You should really listen to the Outkast. One of the signs that it is an album for the ages is how many different influences different listeners pick up in it. Folks have told me they hear the Beatles, P-Funk/George Clinton, and Prince among others.


Ophelia Benson - 2/24/2004

Well, I don't know - that 'most' has to cover a lot of ground. Keats, the poetry of John Donne, Shakespeare's Sonnets, just to name three things off the top of my head, didn't make money, and the last two weren't even intended to. Wuthering Heights was a flop at first. Emily Dickinson was a loser.

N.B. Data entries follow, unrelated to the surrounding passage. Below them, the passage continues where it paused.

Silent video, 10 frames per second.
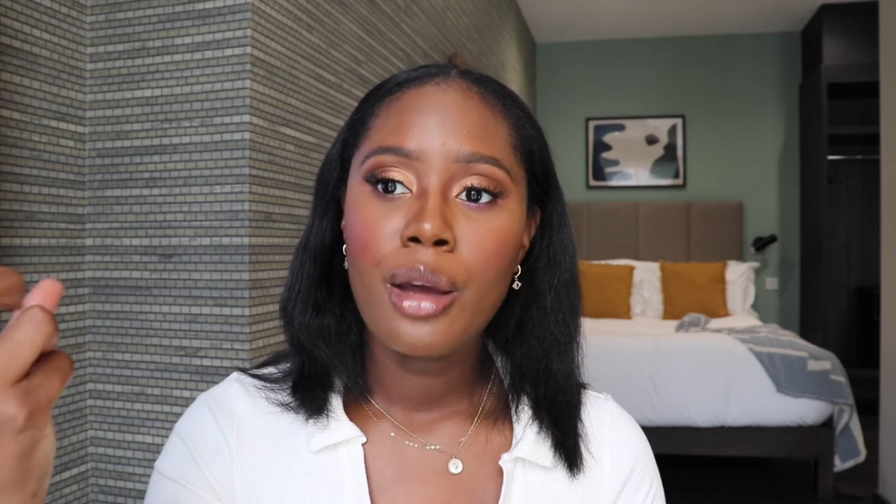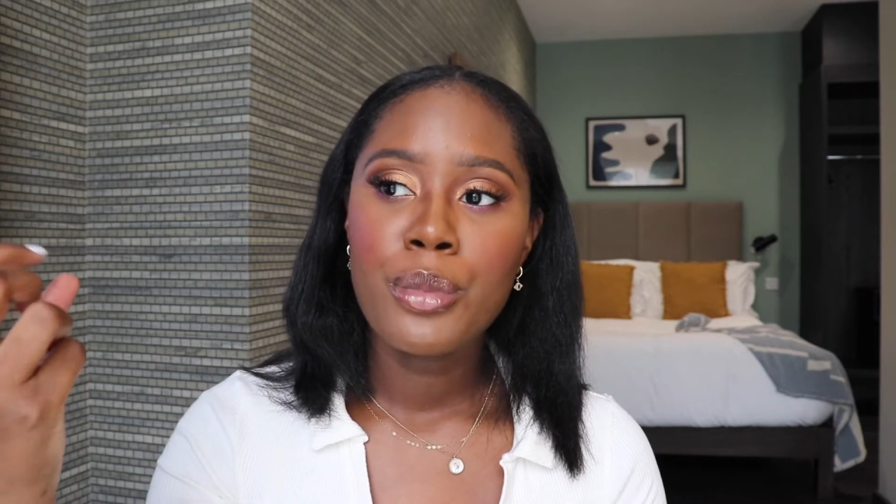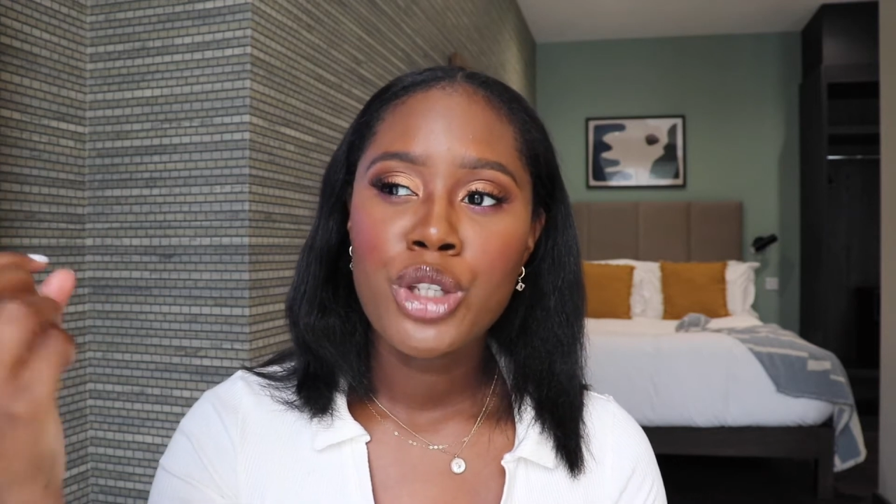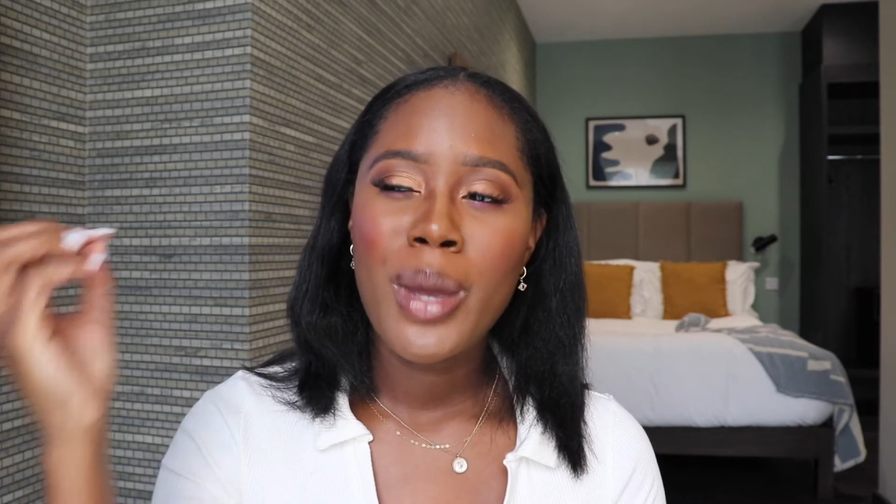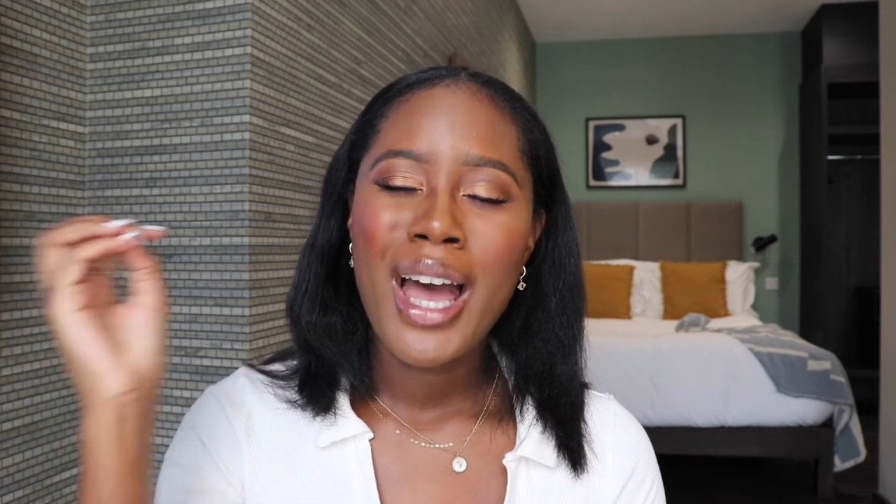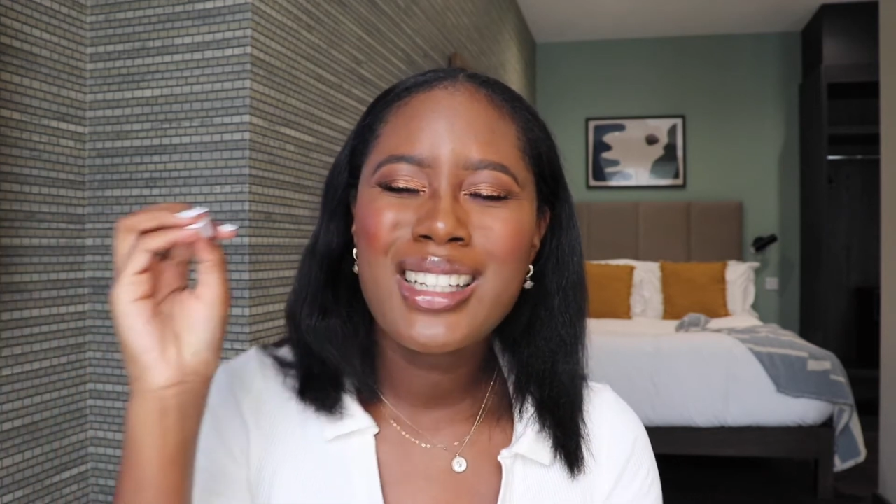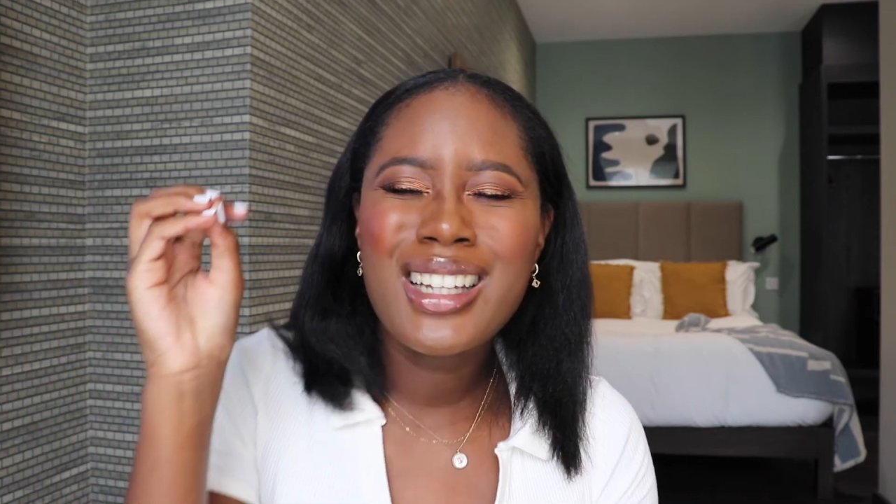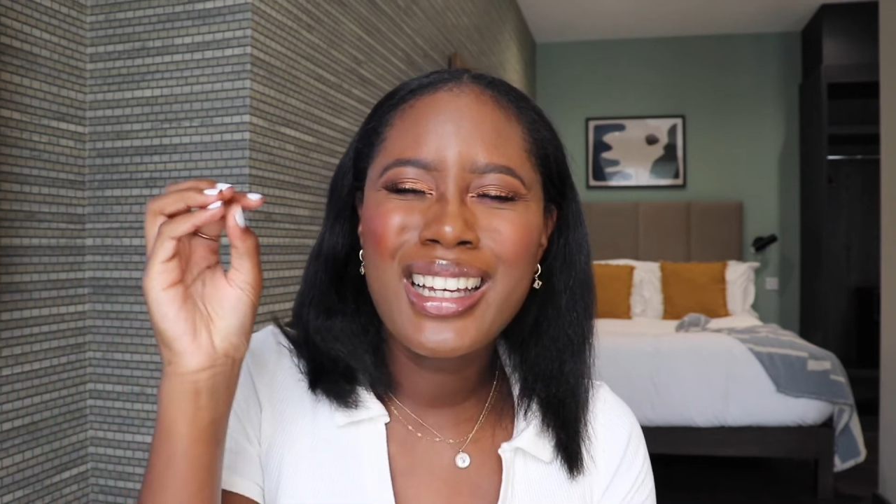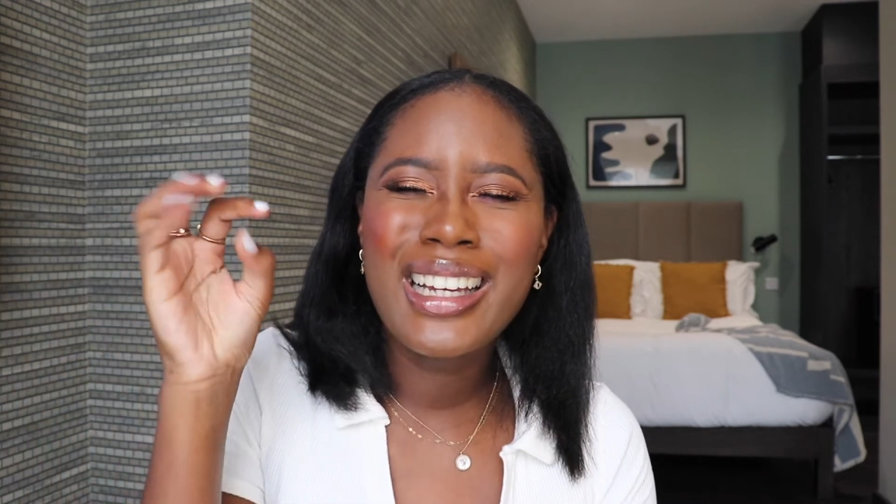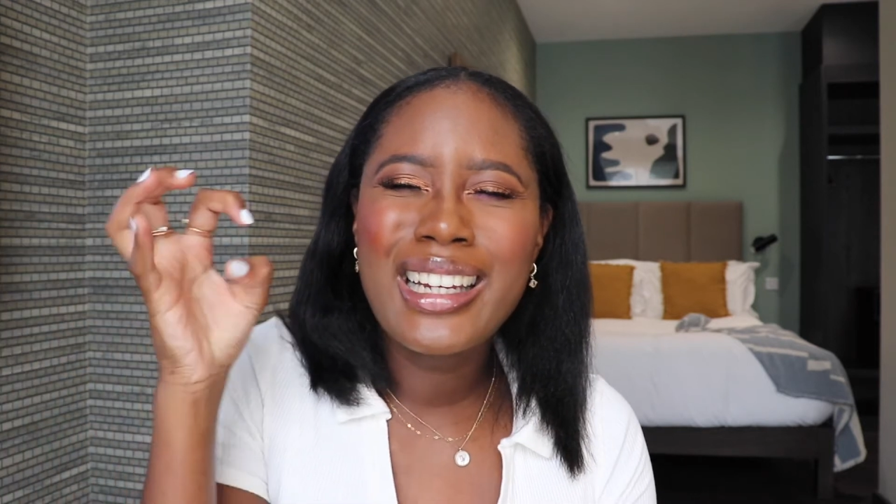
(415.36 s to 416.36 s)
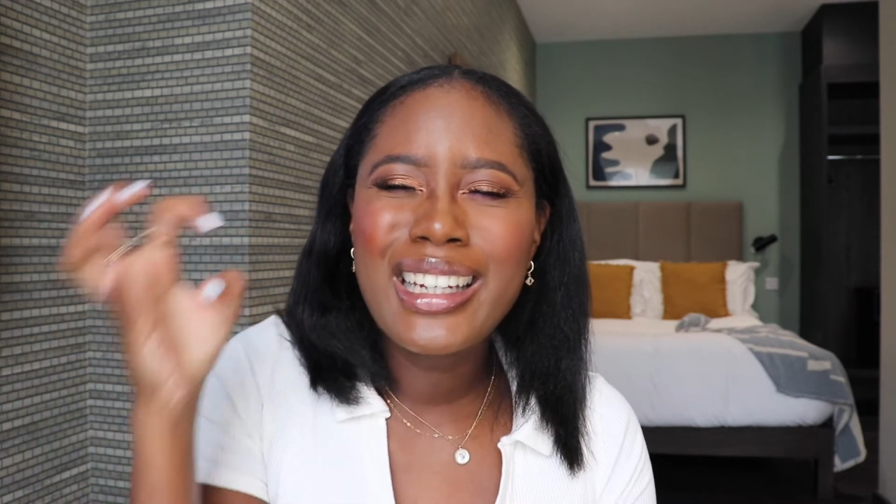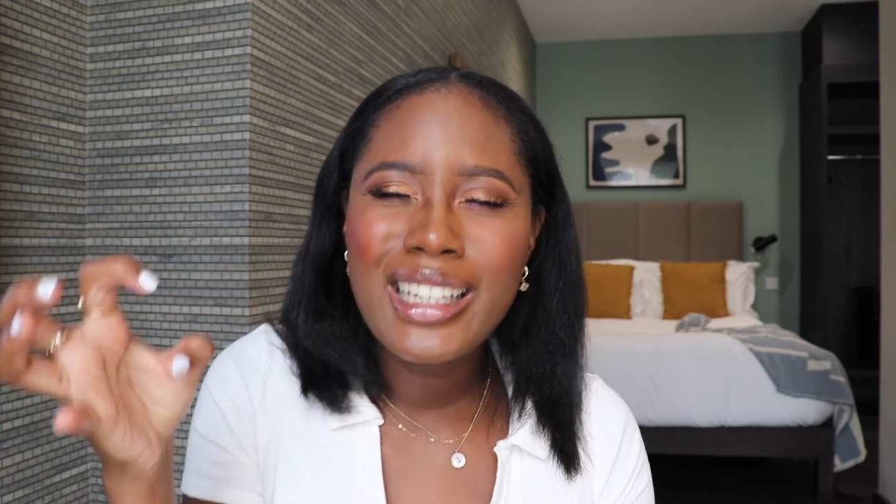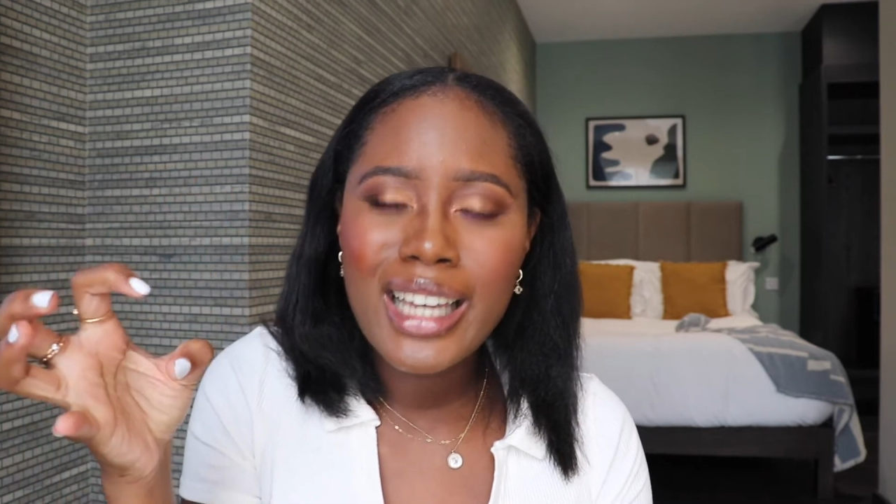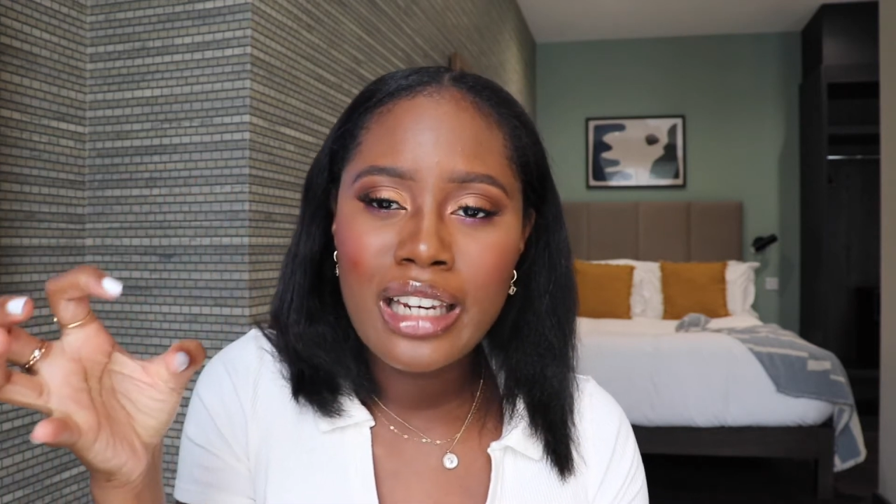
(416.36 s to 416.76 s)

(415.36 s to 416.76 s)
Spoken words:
so it has like a clean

And then, consider Dickens. What a mixed bag he is - how brilliant in places, how cloying in others. Might he have been better if he'd been less popular and keen to be popular? Maybe not, maybe not. But maybe.

There's a whole slew of books I read in childhood either before or after seeing the Disney take - he butchered all of them. Bambi and Mary Poppins stand out in my mind.

(In short, I'm a purist too, but I think that's a good thing.


Jonathan Dresner - 2/24/2004

Mr. Salamanson,

There is (probably, I'll just grant the point because I don't want to have to listen to the stuff to refute it) good music on those albums, probably written by artists who have been honing their trade in clubs and sessions for years, and back-up musicians who've been honing their craft for years in small ensembles, at weddings, whatever.

But if the music business were just about those top ten, it would be pretty empty. There are thousands of jazz musicians, singer-songwriters, traditional folk performers, rock and rollers, country fiddlers and classical violinists, some of whom are going to be famous someday; more to the point, their work is going to be copied or borrowed by Disney/Sony/Nashville/GM/MBNA....

Is Britney going to mature as an artist? Is Outkast going to break new ground and be interesting to listen to in ten years?

But I could name a half dozen musicians without even breaking a sweat that do more interesting work and whose music is going to be listened to and performed long after these folks are trivia question answers.


David Lion Salmanson - 2/23/2004

Jon,
I don't want to depress you but how many of the current top 10 artists came up the way you describe? Outkast nope, urban nightclubs. Sheryl Crow nope, session singer with famous boyfriend, Evanescence, maybe; that guy from American Idol, nuff said; Toby Keith, nope Nashville produced. Now 14? nah; Josh Groban, classical crossover; Alicia Keys, urban club scene, Britney Spears, Disney; No Doubt, yes. Pretty pathetic. And yet there is some really good music on many of those albums, particularly the Outkast, Sheryl Crow, and No Doubt albums. Go figure.